Right Now

Dec 03 2013

Dr. Coburn Calls for Preservation of In-Office Ancillary Services Exemption in SGR Reform

Pens Letter with Doctor Senators Barrasso, Paul, Boozman

In a letter to the Senate's Majority and Minority Leaders, the Senators express their strong support for preserving the “in-office ancillary services exception” (IOASE) to federal physician self-referral regulations (the “Stark” law). This provision permits physician practices to provide critical services –including radiation therapy, diagnostic imaging, pathology, and physical therapy –in an integrated and coordinated fashion within their respective practices. 

The Senators wrote that they were "concerned that limiting the in-office ancillary services exemption would introduce additional cost and time barriers to patients receiving medically-appropriate screenings and treatments."

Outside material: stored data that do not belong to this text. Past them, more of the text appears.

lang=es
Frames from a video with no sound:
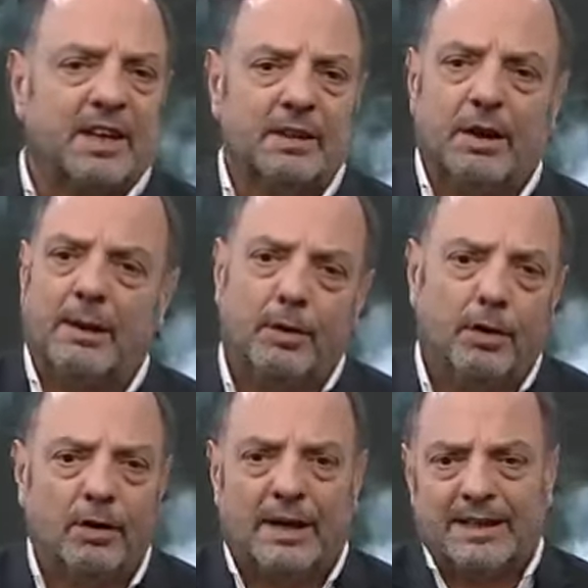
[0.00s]
se cayeron la
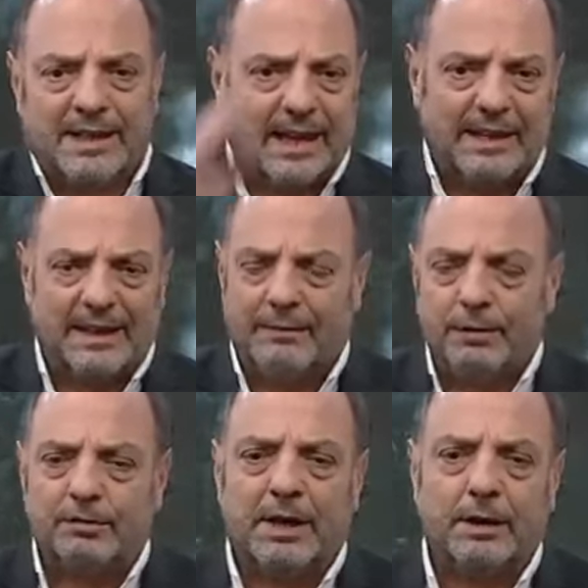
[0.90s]
boca, ya está,
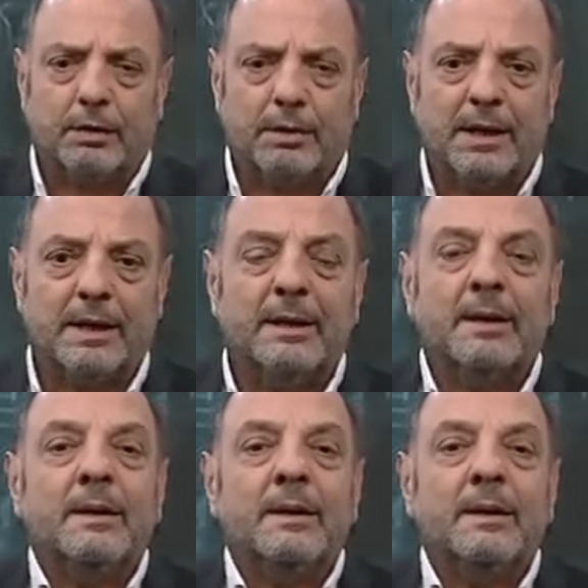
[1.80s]
ya funciona todo bien.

"As medical practitioners with decades of combined experience in treating patients," they wrote, " we believe [the Administration's] changes [to the in-office ancillary services exemption] would effectively force more patients to receive these services in hospital settings, thereby increasing costs to patients in private and public programs."  

Moreover, the Senators noted that, "given the number of individuals enrolled in Medicare, Medicaid, and other federal health care programs, a significant portion of these increased costs will also burden taxpayers whose tax dollars fund these public programs." Another serious concern they identified with changes to the IOASE would be that "reducing the use of these services in the outpatient setting could not only drive the services to a higher cost inpatient setting, but could accelerate current trends in provider consolidation and further increase system costs over the long term." 

They also noted the unfair advantage changes would give some provider types. "We believe as an issue of basic fairness, the federal government should not disproportionately favor one care setting over another, especially when such a change will increase costs to taxpayer-backed federal health programs," they wrote. "Repeal of the IOASE would literally make it illegal for physician practices to integrate these ancillary services that would be legally integrated in an inpatient setting."